As an entrepreneur, you bet on yourself and your idea. If you’re a smart gambler, you know not to go all-in with the odds stacked against your success. Diversification is key; with all your eggs in one basket, you’re exposed to more risk.
While concentrating on a single business prevents you from becoming distracted or diluting your efforts, it also means relinquishing opportunities to build out complementary divisions or businesses to leverage your existing business.
Diversification is possible and profitable
Maybe your real dream is to create something even bigger with more impact: your own entrepreneurial empire.
Play the hand you’re dealt — and then some.
In just three years, Elon Musk started three companies.
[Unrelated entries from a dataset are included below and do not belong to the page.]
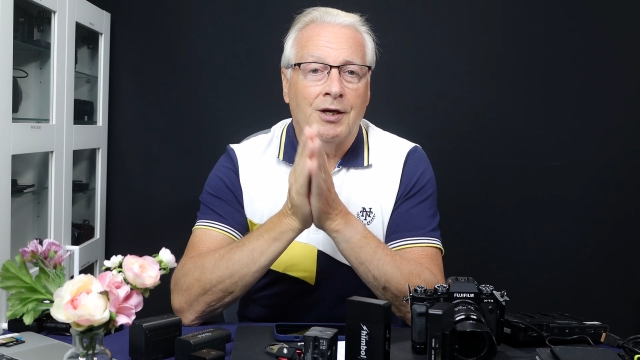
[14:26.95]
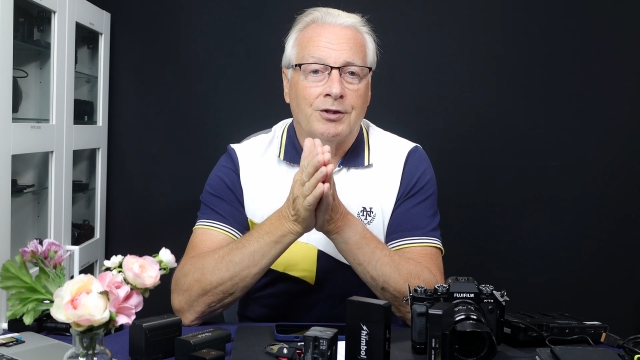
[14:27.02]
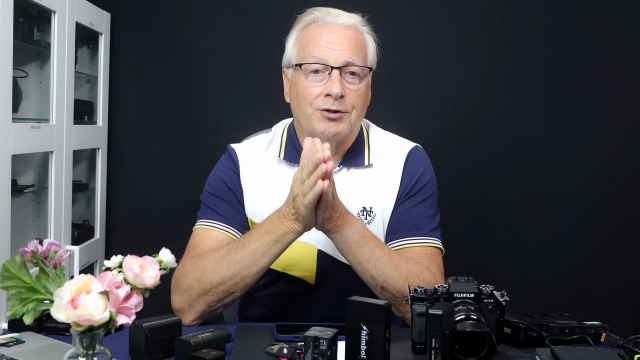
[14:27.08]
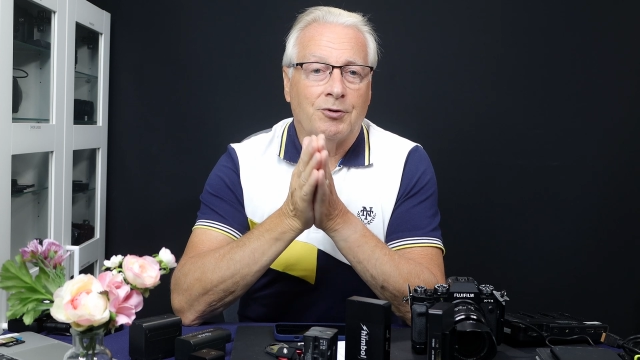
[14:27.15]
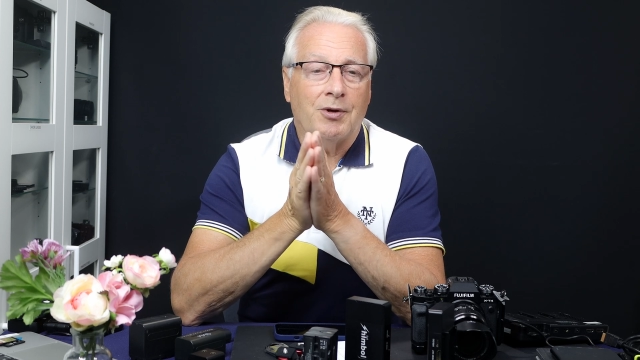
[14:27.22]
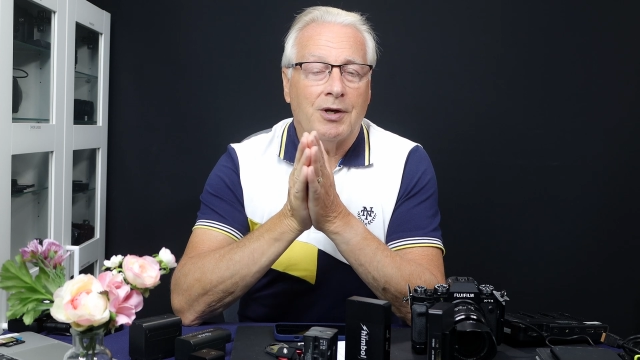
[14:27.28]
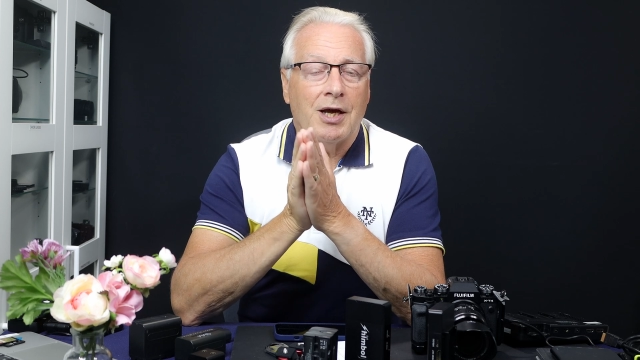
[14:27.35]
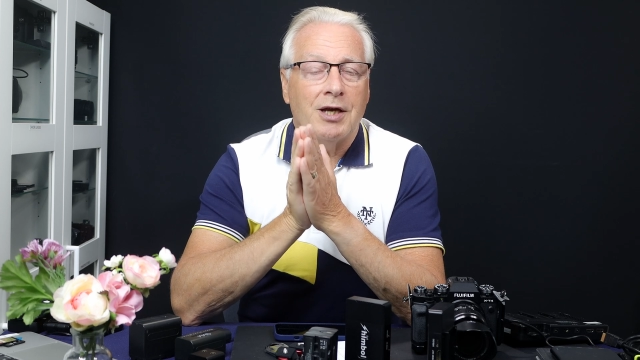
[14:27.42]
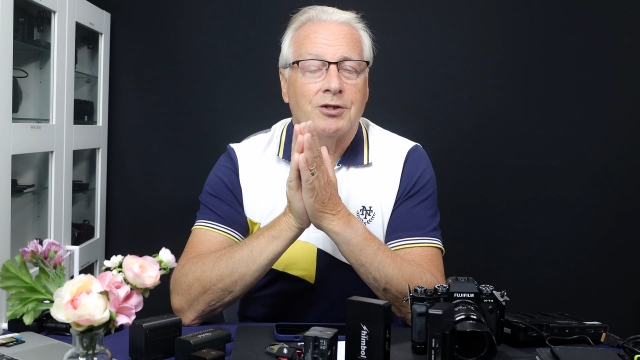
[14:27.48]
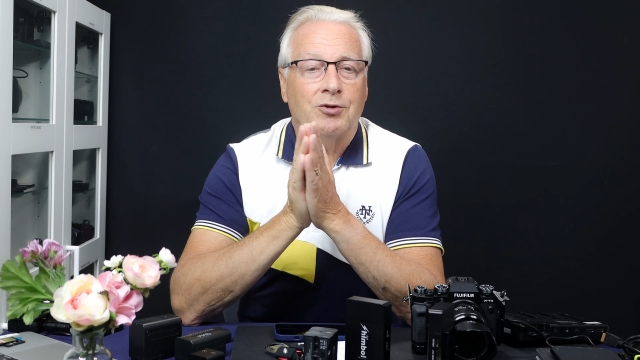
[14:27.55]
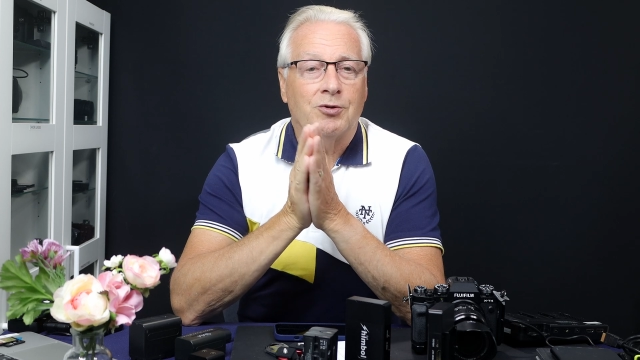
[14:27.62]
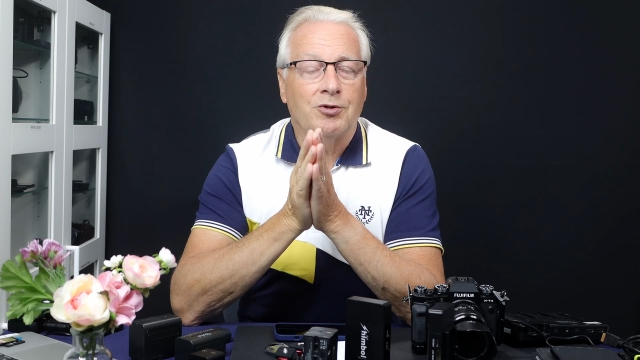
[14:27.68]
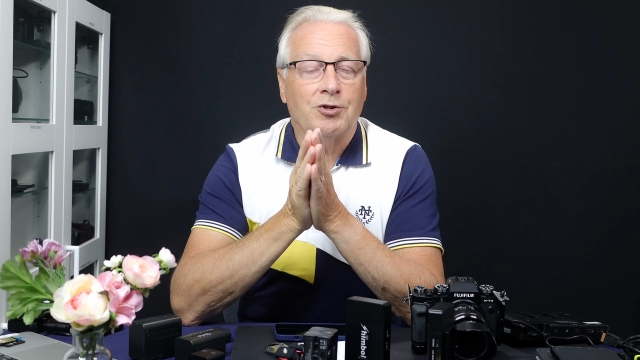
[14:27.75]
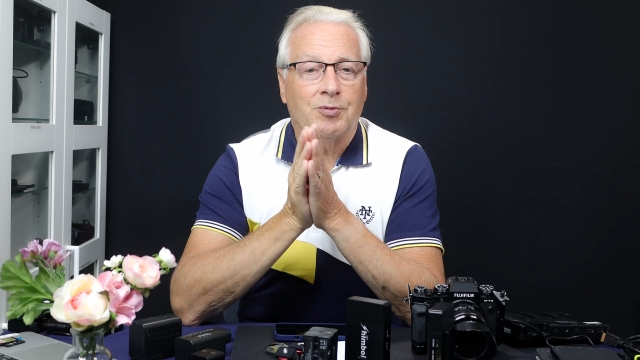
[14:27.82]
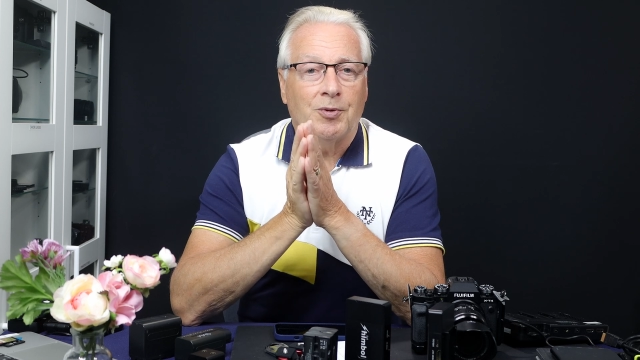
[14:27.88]
so it is
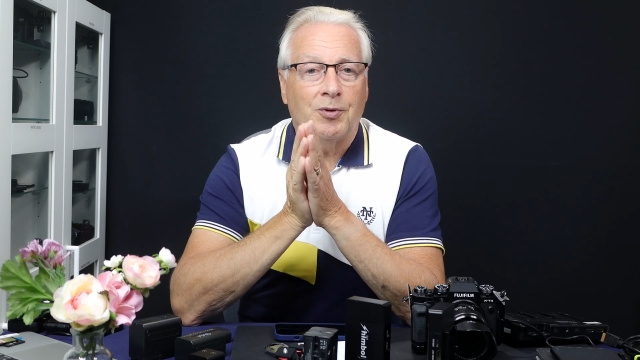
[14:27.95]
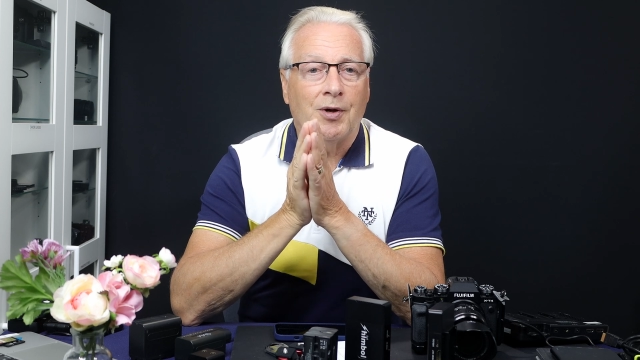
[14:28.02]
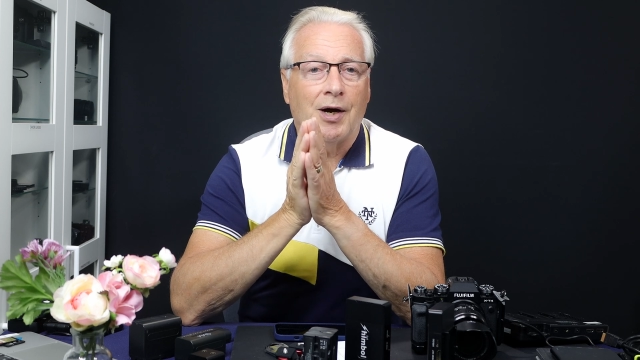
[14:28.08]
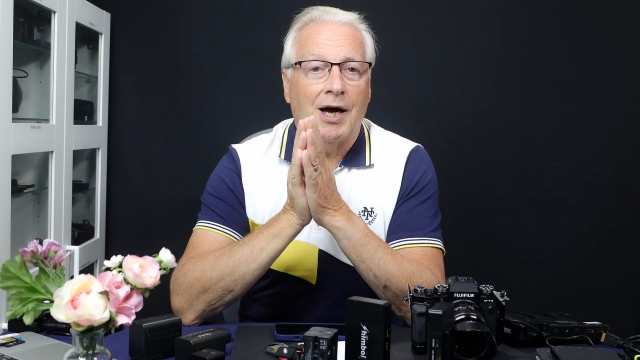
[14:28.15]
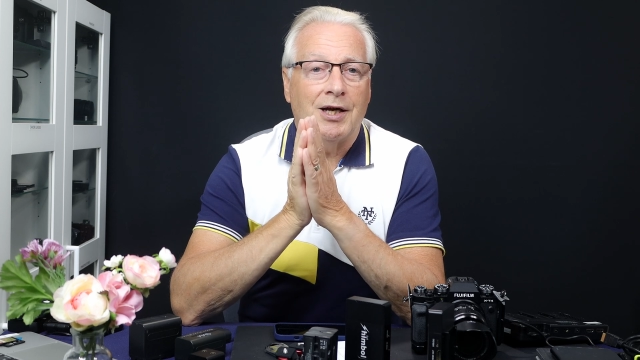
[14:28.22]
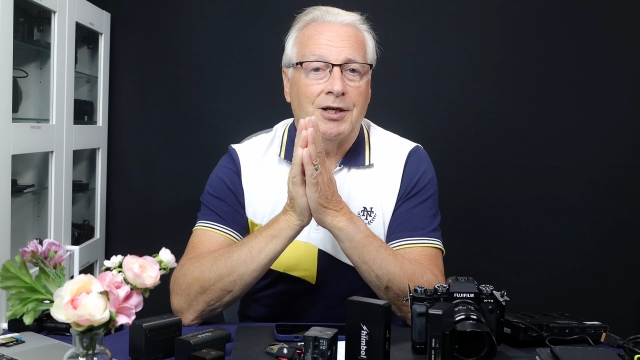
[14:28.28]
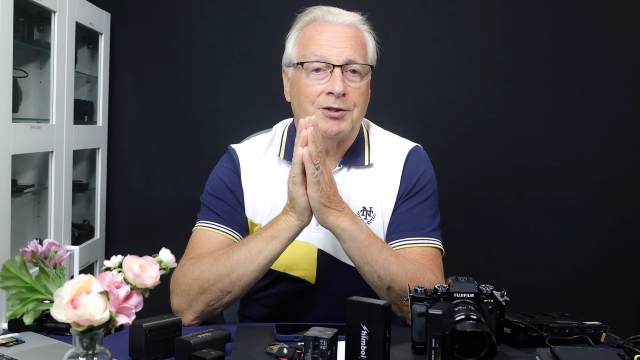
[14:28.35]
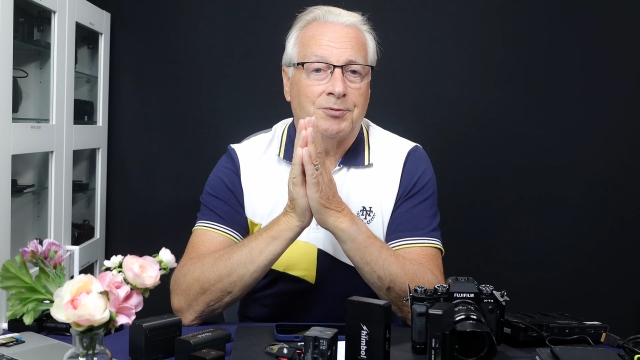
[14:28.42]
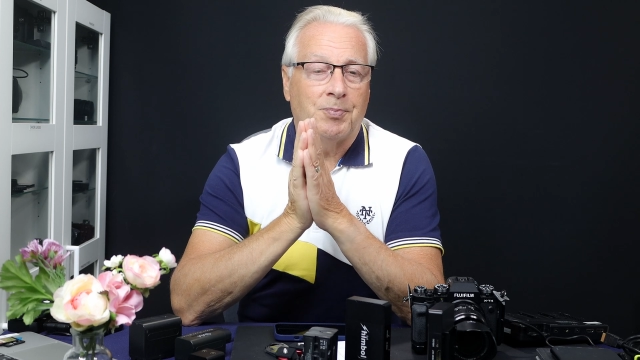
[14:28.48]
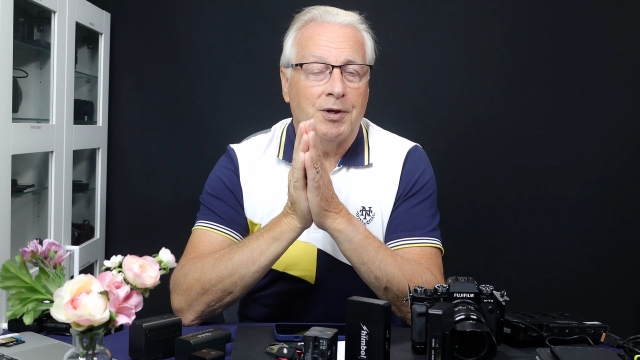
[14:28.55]
usable as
Nowadays, if someone asked what electric vehicles, solar-power systems, and space travel have in common, you’d probably reply: Elon Musk.
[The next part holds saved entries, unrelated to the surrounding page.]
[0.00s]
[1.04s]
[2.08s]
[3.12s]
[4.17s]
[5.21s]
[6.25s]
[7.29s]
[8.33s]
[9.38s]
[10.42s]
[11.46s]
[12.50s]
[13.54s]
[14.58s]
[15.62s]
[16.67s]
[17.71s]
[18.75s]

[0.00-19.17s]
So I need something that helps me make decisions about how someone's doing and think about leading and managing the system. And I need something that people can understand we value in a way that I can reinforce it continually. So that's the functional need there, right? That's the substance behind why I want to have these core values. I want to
If you think Musk really needs to get a life, consider Richard Branson, who started more than 300 Virgin-branded companies — eight of them valued at $1 billion dollars.
Not to mention, Bill Gates “started Corbis while still at Microsoft as well as an investment company called Cascade Investment. Infact more than 50% of his wealth is from outside Microsoft.”
And Envato, “an Australian company, [run by a husband and wife team] not VC funded or anything runs Tuts+ network which is a tutorial service/website, about 10 freelance marketplaces…”
I’m not saying startup life is nothing but a numbers game, but I know firsthand that it never hurts to play the entrepreneurial field. When you are really small, you have to try different stuff to see what sticks.
Like Musk, I also started three very different businesses in my first couple of years. One took off, and I ditched the other two. Had I stayed focused on my first business and not been willing to try new things, I wouldn’t be anywhere close to where I am today.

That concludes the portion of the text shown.